CO4301 – Advanced Games Development Week 12 Using Trees Gareth Bellaby
Set A set is an Abstract Data Type (ADT). It's an implementation of a finite set. A collection of unique objects. Each object only occurs once. Sets are unordered. (In practice we'll order them for the sake of efficiency)
Set There are a number of operations associated with sets. The most important are: union. The join of two sets. intersection. The overlap of two sets. But it'll be useful to have: difference. The set of objects in A, which are not in B. subset. size filter
Implementation Consider how we could possibly implement a set. Need to store the set. Need efficient implementation of operations such as union: combine set A and set B, setting aside duplicates. Note that an efficient implementation might well reuse the existing structures rather than create a brand new third one.
Implementation Underlying this would be efficient implementations of Add (Insert): Traverse the objects and if not found then insert into the set (using whatever method). Delete (Remove) Search (Lookup) Modify (Replace) But also the general maintenance of the structure
List List (start with unordered) Straightforward but inefficient. Why?
Ordered list Ordered list Better. Use something like insertion sort. Could build custom structure which similarly sorts as it's built. Search using binary search, for example. Search is good, but obvious problems with insertion and deletion, e.g. insert at beginning of array.
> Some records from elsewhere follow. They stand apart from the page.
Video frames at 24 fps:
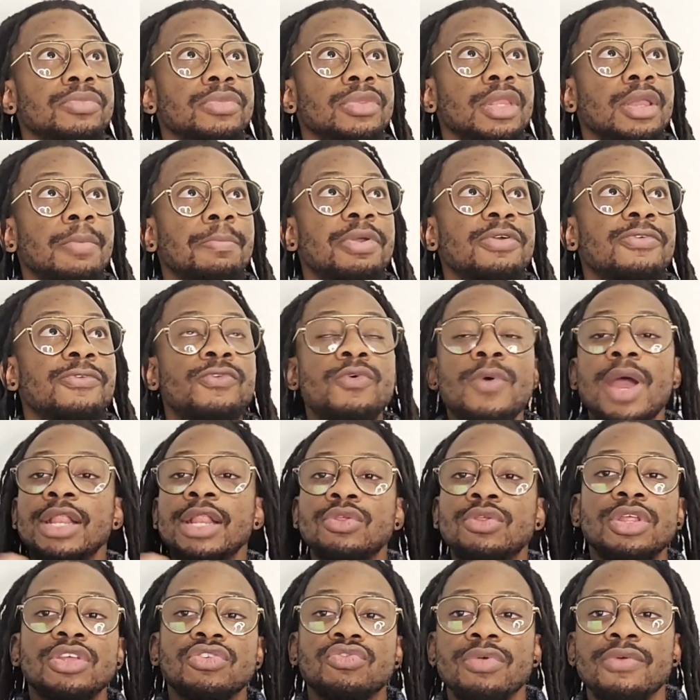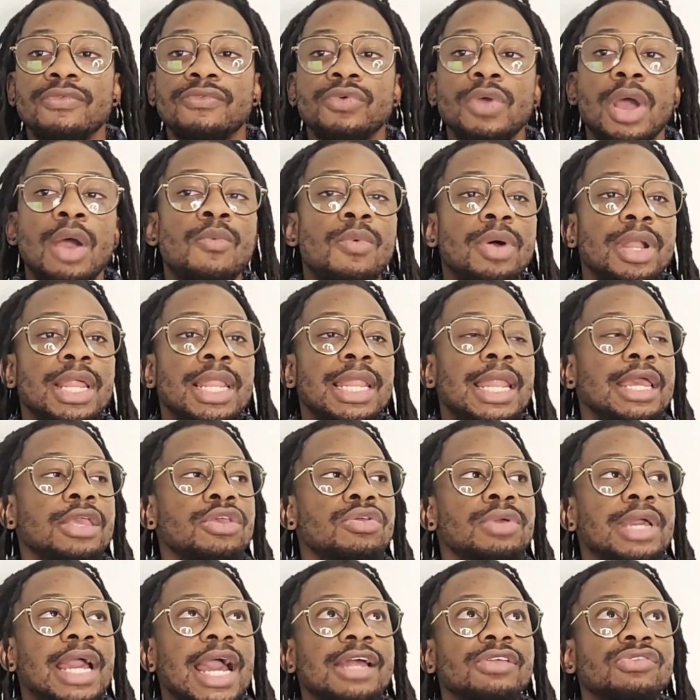before I do this review, I want to let
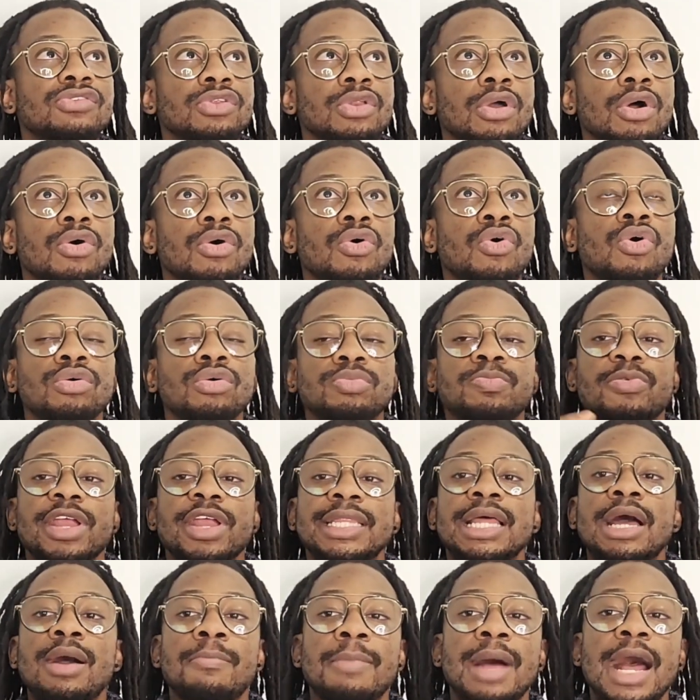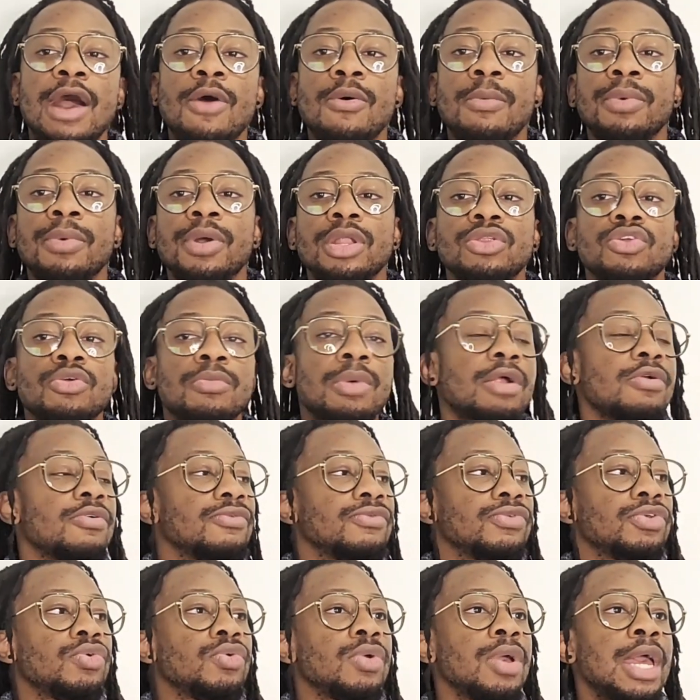you guys know or break down how I'm going to do my
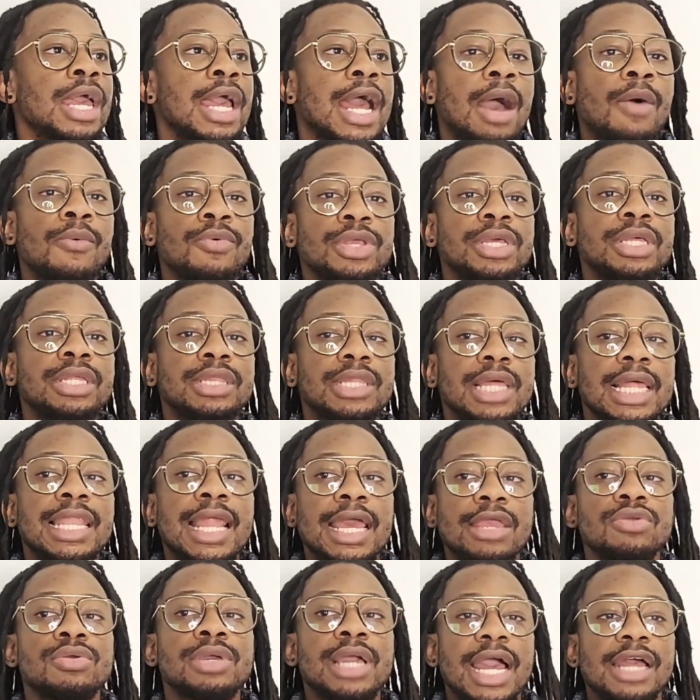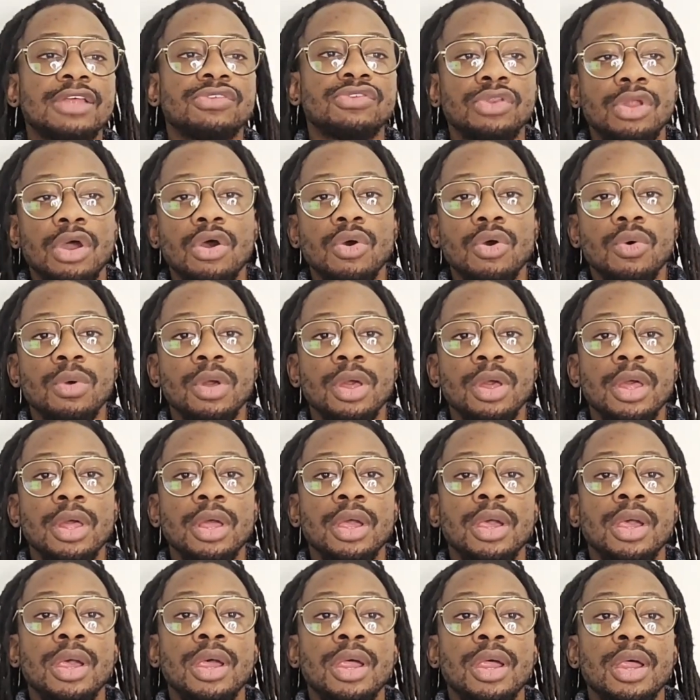review. I want to let you guys know.
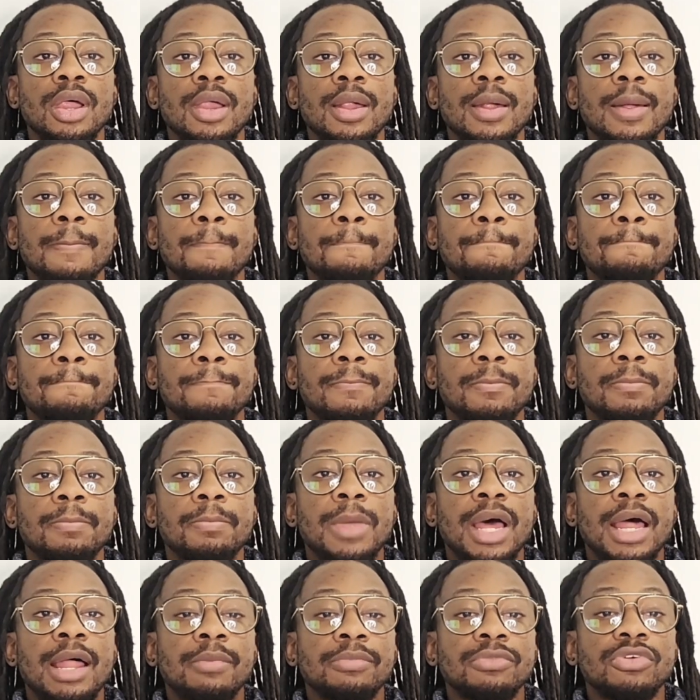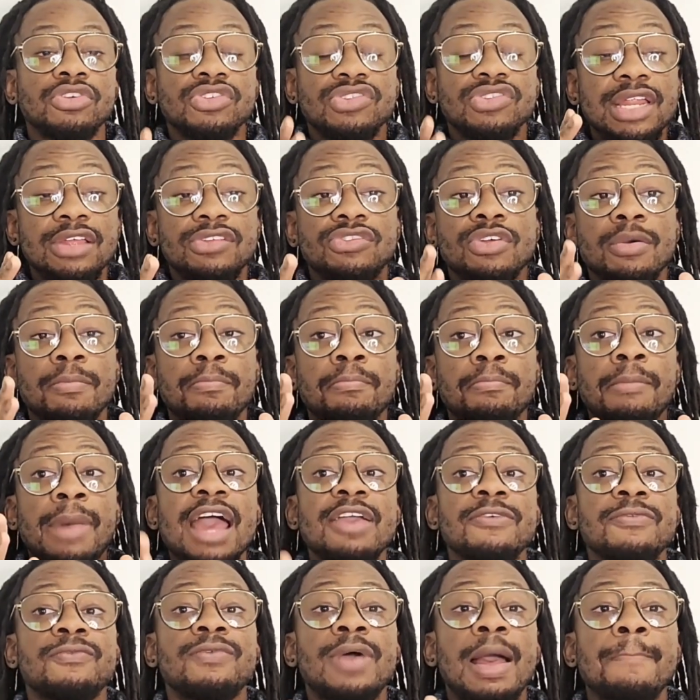I'm going to say this to my
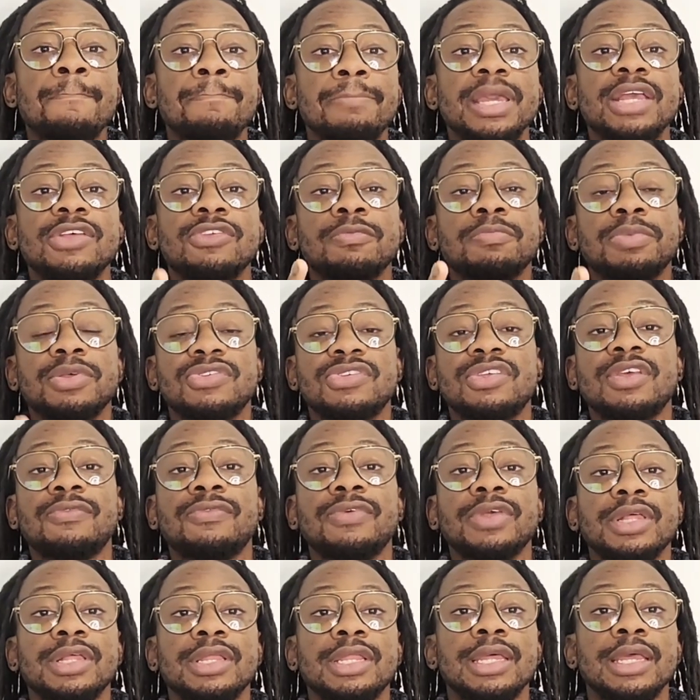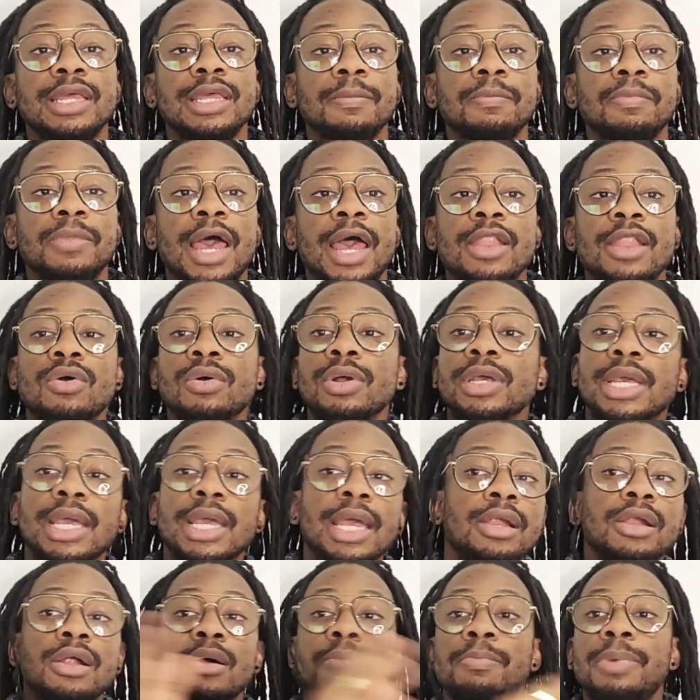fan base specifically. I don't
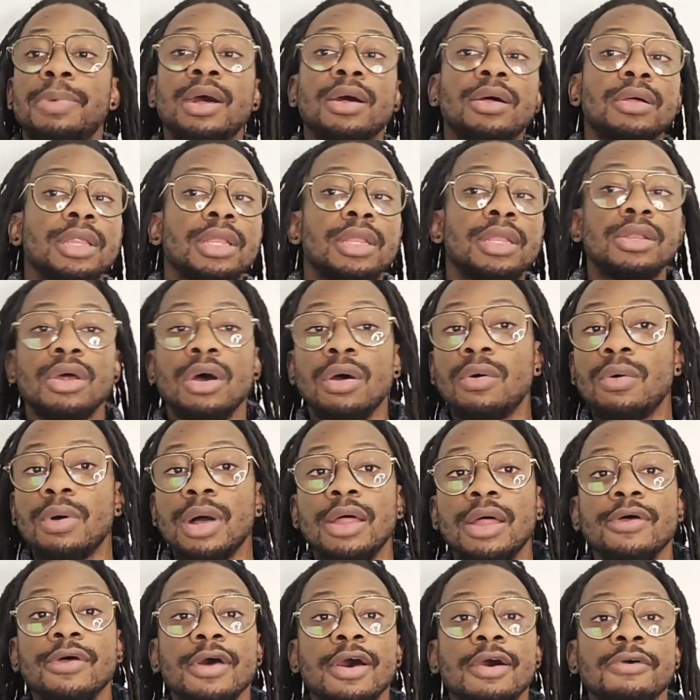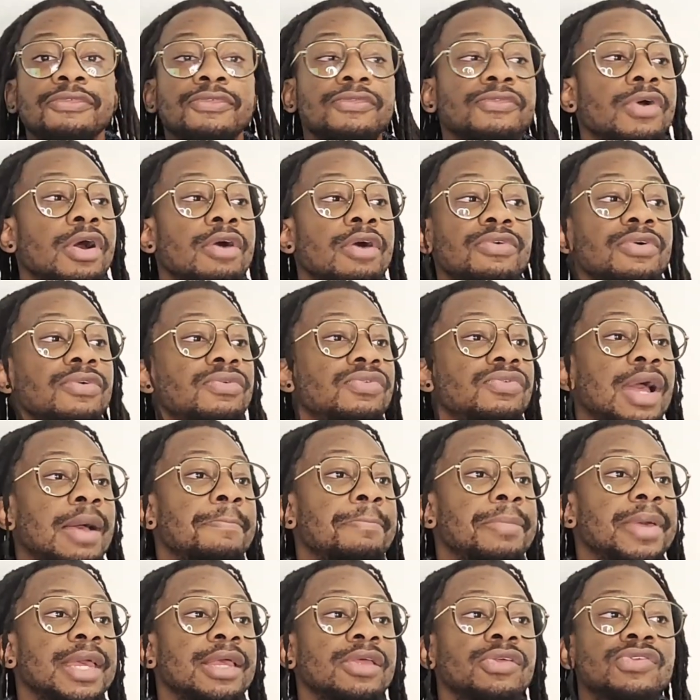care about no one of other fan
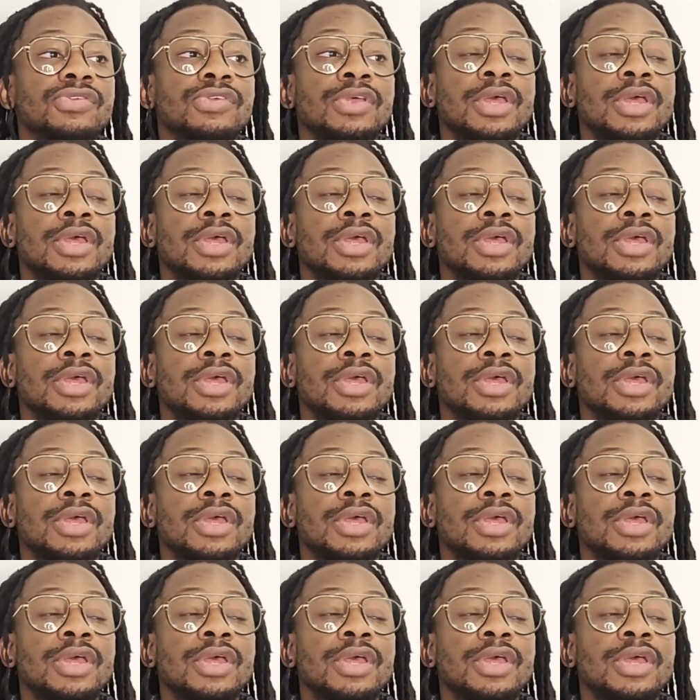base.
Requires moving all of the other items along if using an array.
Linked List Linked List Insertion at the beginning of the list (or end with doubly linked list), but again obvious limitations are traversal.
Tree Tree Binary search tree No restrictions on it becoming unbalanced. Hence can degenerate into the equivalent of an ordered list.
Map The ADP of an associative array. Collection of (key,value) pairs. Each key is unique (so obvious link with sets) Each node contains a key and a value. Obviously the value could be a link to larger data set.
Dictionary Problem A map is a of a general problem in computer science called the Dictionary Problem How to store data which, like a dictionary, has a key and a value. In a dictionary the key is the word, and the value is the definition of the word. Databases
Approaches Efficient data structure to implement search, delete and insert operations. Two main possibilities: Hash tables Trees These are both efficient solutions to the dictionary problem.
Hash table Hash table is good. Chained or open access both provide reasonable approaches. It does have the problem of a worst case scenario, e.g. in chained hash table, all entries hashed to a single bucket and therefore degenerates to a linked list.
Hash table However, generally a hash table does not approach a worst case condition. The average time for a tree is slower than a comparable hash table because the operations need to maintain the self-balancing properties of the tree are slower than the probing operations or linked list costs associated with hash tables.
Choice Often a pragmatic decision, but can give some advice. Hash table probably results in fewer reads. Need an efficient hash function. May be difficult or time consuming. Patterns of data.
Choice Hash misses may cause a problem if the implementation requires a consistent time. Degradation of performance is better in a BST than a hash table, e.g. doesn’t the potential catastrophic or rapid-fall in performance that a hash table has.
Choice Hash tables are unordered data. BST are ordered data. Imagine wanting to retrieve the data in an ordered fashion.
Choice BST may pack the data together better. Better if interested in a range of objects. Trees allow very easily for subtrees and hence ranges of values. No equivalence in hash tables. Allows access to other operations such as “closest match”, cf. closest points next week.
Choice Possible to combine the two, e.g. index the hash table using a BST.
Considerations The STL set, map, multiset, and multimap are generally built using a red-black tree. Search trees Open list for directed search
Tree unification Identifying whether one tree is the same as a another tree Can be used for solving equations or logic statements. Consider a tree representing an equation. If one tree can be considered to be the same as another, then the equations are equivalent.